Only, I
did go tromping. It was too beautiful a day to stay inside. I laced my hiking boots very tightly.

My knee isn't hurting, but it
is making a weird clicking sound when it articulates, so, yeah—
something's out of alignment.
###
I Remunerated—1,500 words. I had somehow gotten it into my head that magically I would be able to crank out
4,000 Remunerative words, which would buy me a couple of days to give the Work in Progress my undiluted attention. But that ain't gonna happen, and when I got back from tromping, I was thinking too hard about David Foster Wallace to continue the Neal-Palooza scene.
###
The three great Post-Modernists whose works I've never had any great interest in cracking are David Foster Wallace, Thomas Pynchon, and Don DeLillo.
Well. I
did read
The Crying of Lot 49. And I didn't dislike it! But neither did it fill me with any great desire to read anything else by Pynchon. Authors who saddle characters with names like "Oedipa Maas" are not my cup of tea.
And I
have read a couple of Wallace's short stories and non-fiction. I was mildly impressed. Also, I'm a big fan of Wallace's protege and self-styled BFF, Jonathan Franzen.
Plus I've read Wallace's biography, the evocatively titled
Every Love Story Is a Ghost Story. (In general, I am more interested in Great Writers' bios than their actual books. Not sure what that sez about me.) In it, Wallace comes across as someone who was hideously depressed by his own physical repulsiveness. Like if some doctor had only prescribed him Botox for those overactive sweat glands and a
really effective acne medication, he wouldn't have needed all those antidepressants. Caliban would have metamorphosed into Ariel!
All of this is by way of a preamble: I've decided to read
Infinite Jest.
To
try to read
Infinite Jest!
Like I'll commit to reading the first 200 pages, and if I don't like it, I'll stop.
Reading is what I do. I spend at least two hours a day reading. And it's unrealistic to ban fiction entirely during the next six months—which, reasonably, is about the time it will take me to knock out a first draft of the Work in Progress. Assuming I keep up with it: I'm a true Aries in the sense that I'm
great at starting things, not so great at finishing things.

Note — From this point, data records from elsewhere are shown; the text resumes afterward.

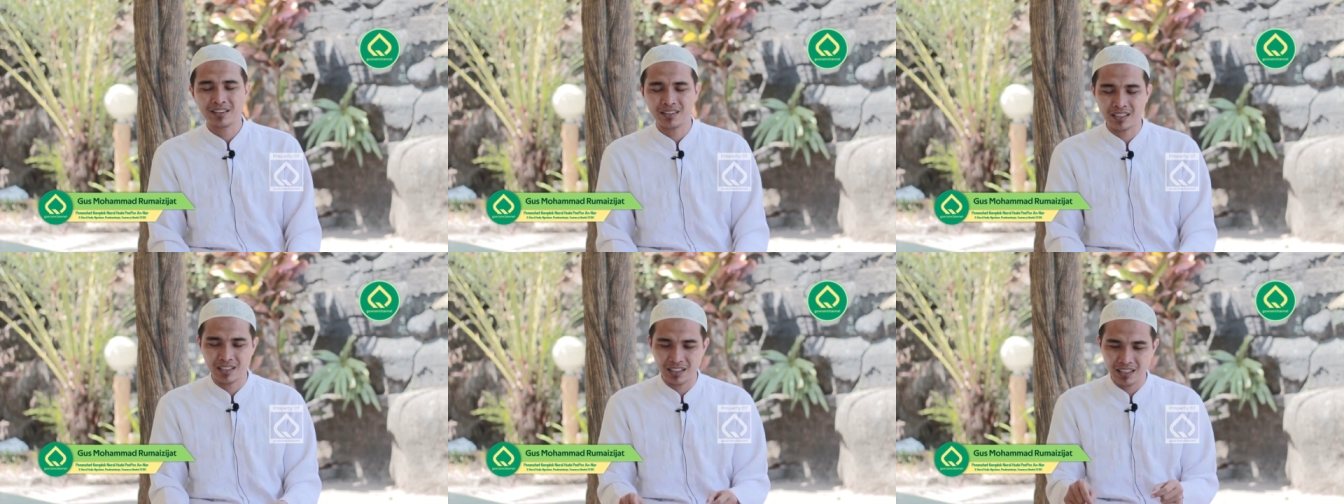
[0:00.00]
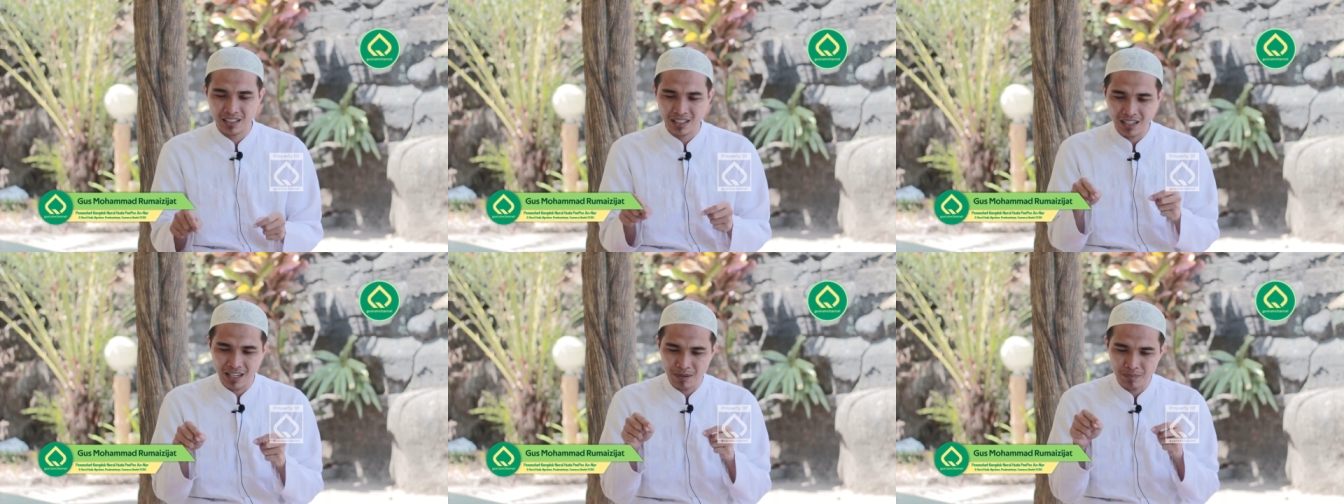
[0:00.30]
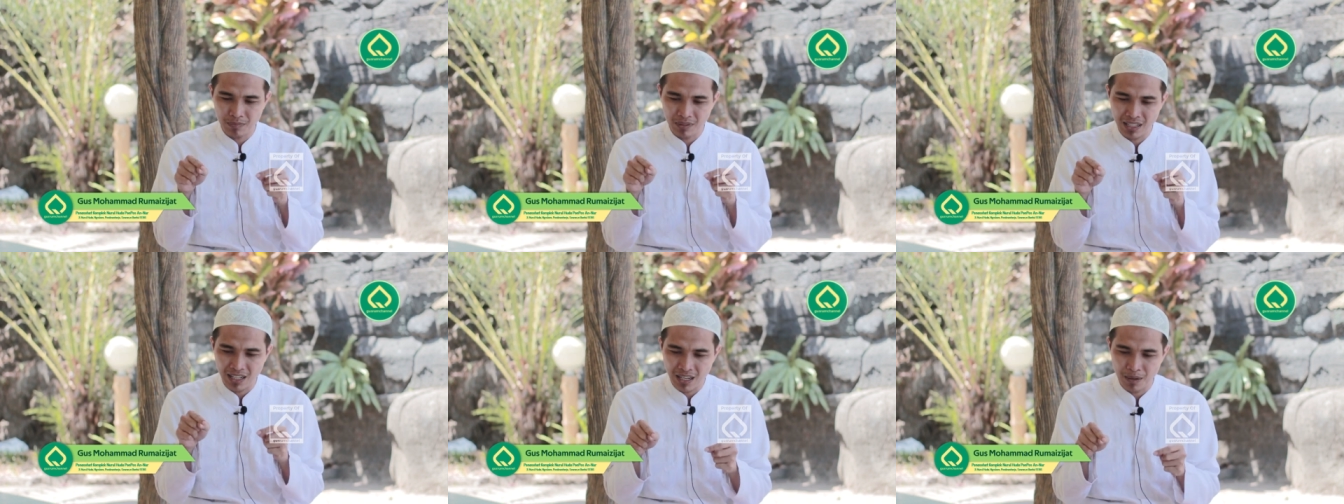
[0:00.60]

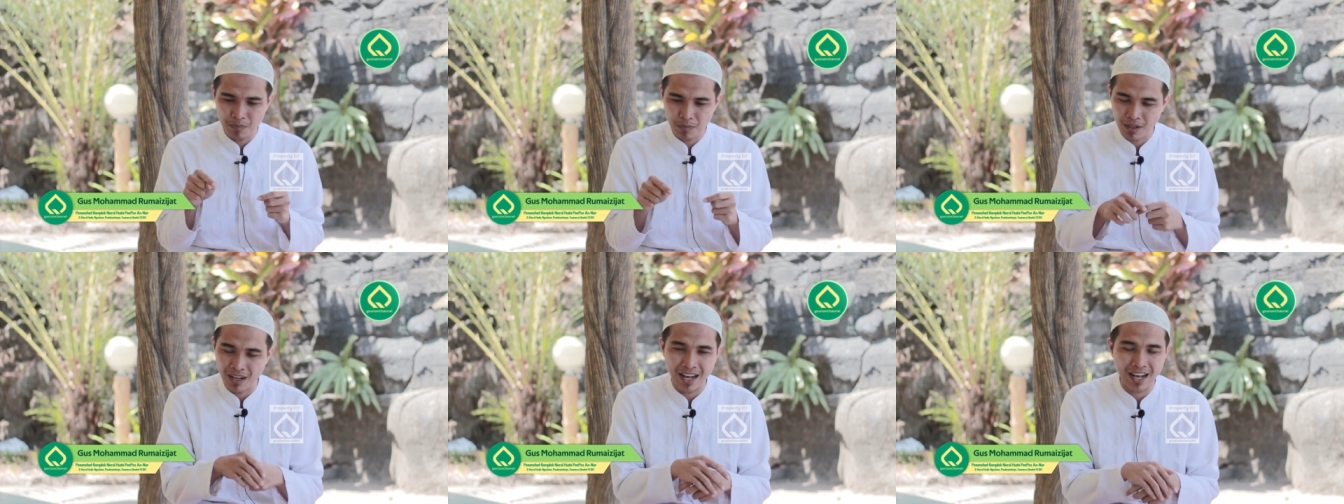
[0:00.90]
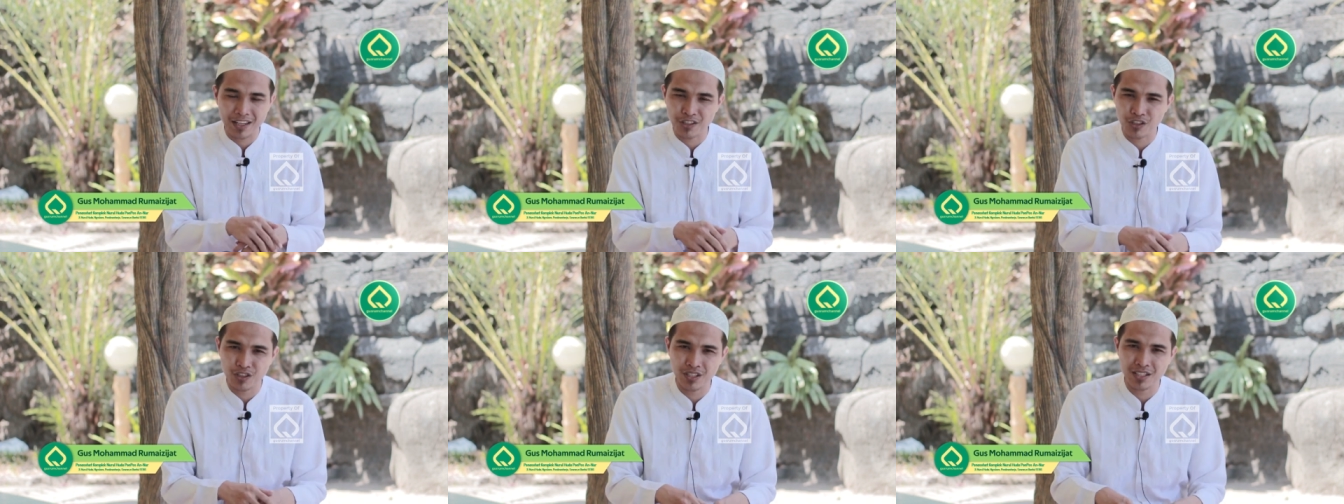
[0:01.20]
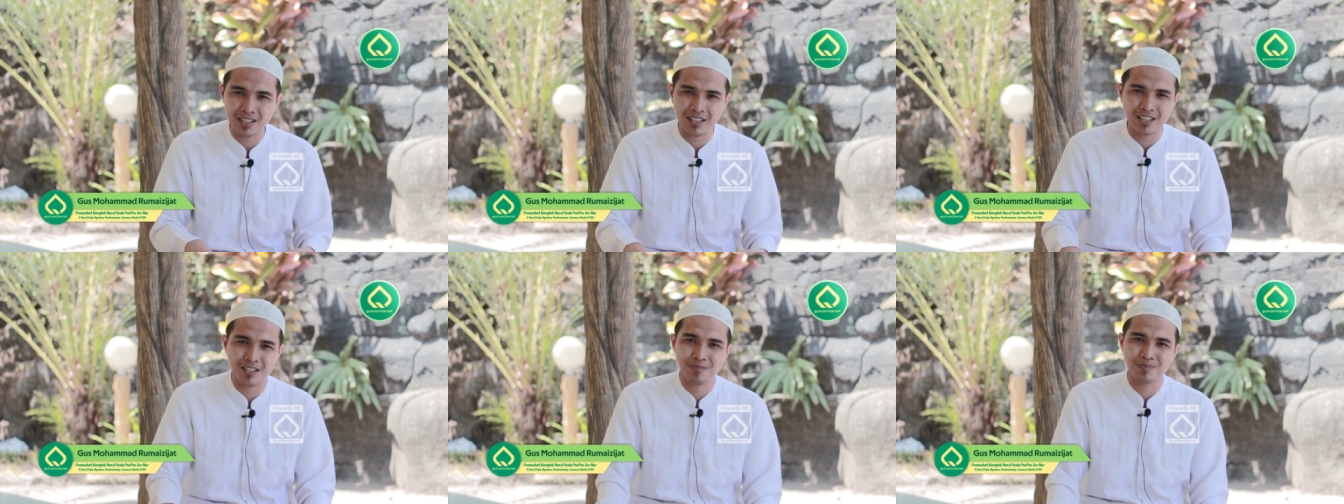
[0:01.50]
tenggelam dalam
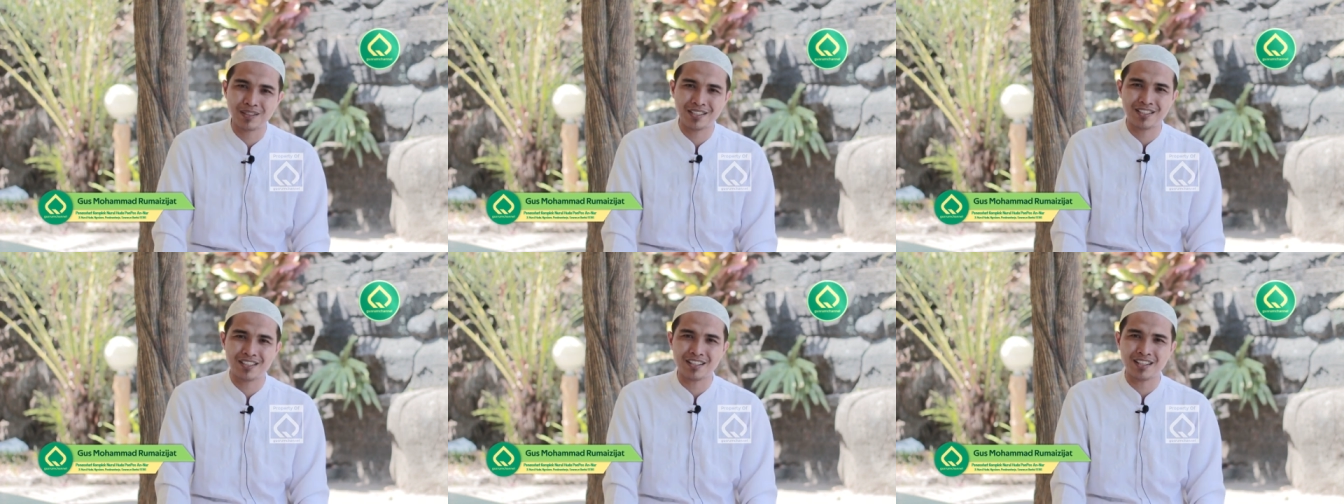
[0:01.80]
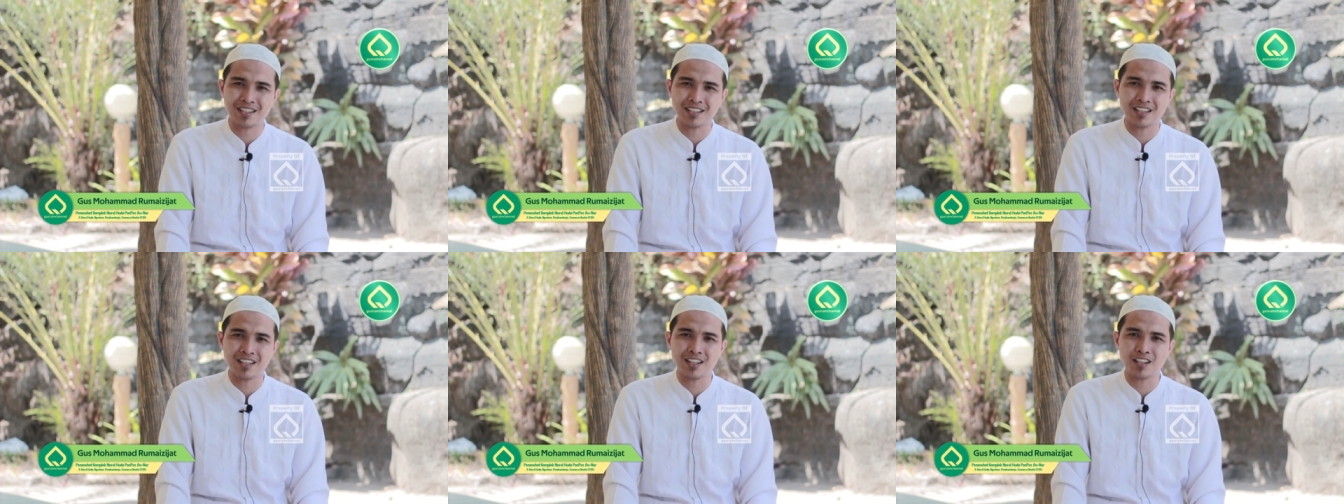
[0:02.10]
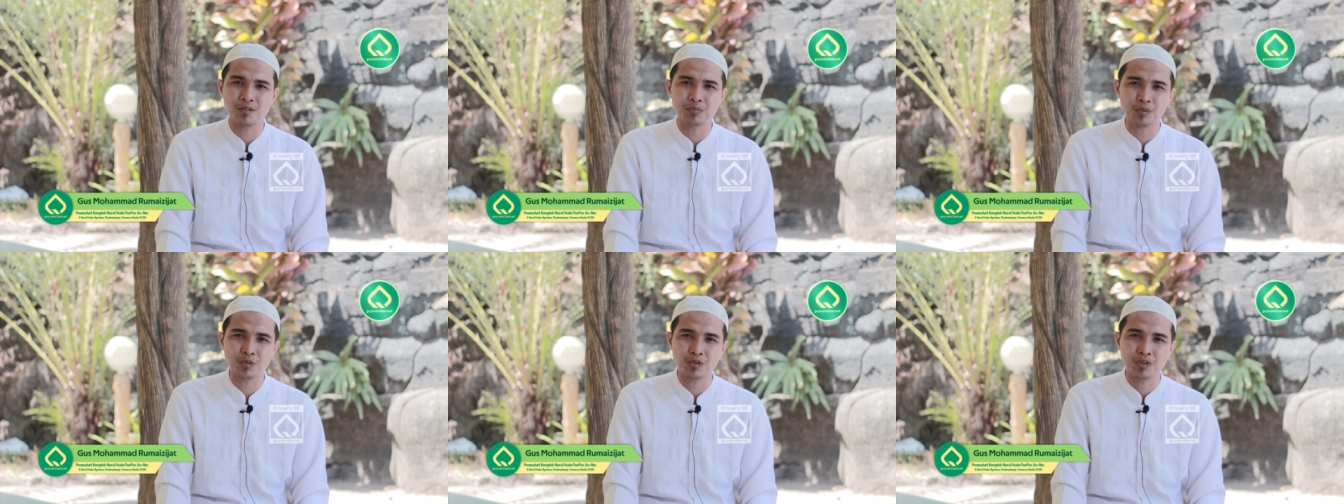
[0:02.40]
keasikan mencari
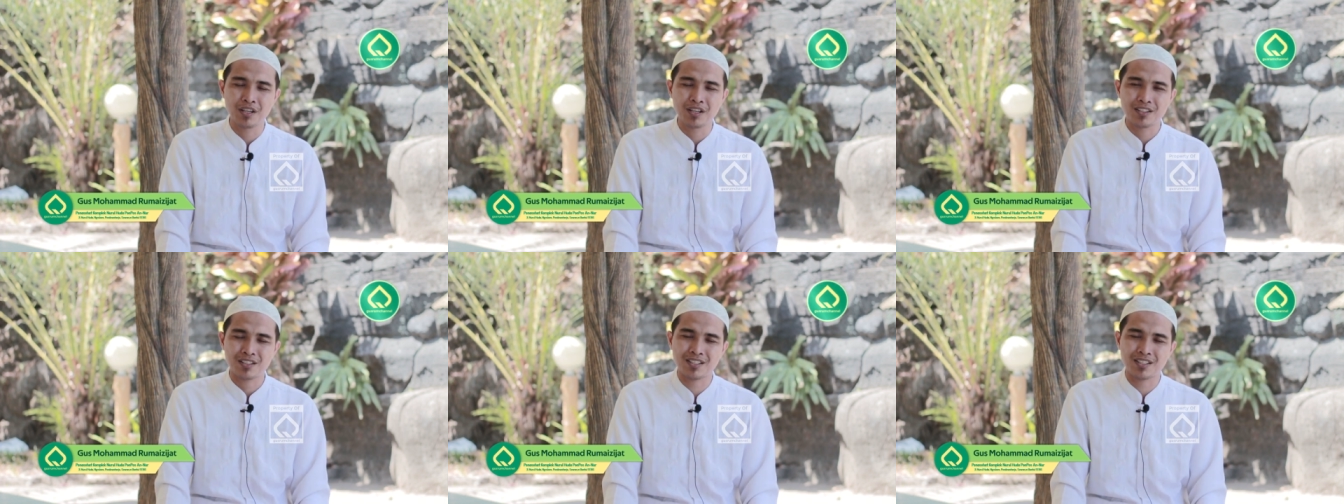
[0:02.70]
ilmu,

The trick will be to read fiction that is sufficiently unlike my own writerly voice that I'm not unconsciously plagiarizing from it.
I don't write anything like David Foster Wallace!
###
The Neal-Palooza scene is mostly written except for a couple of speeches & some character business. So next, I have to wrap up the chapter with Mimi being obnoxious on the porch.
Kinda at a loss, though, at coming up with suitably obnoxious action & dialogue.
I suppose I could always type in red font:
Mimi is obnoxious.Move on to Chapter 2.
Fill in the details of Mimi's obnoxiousness when I do the second draft.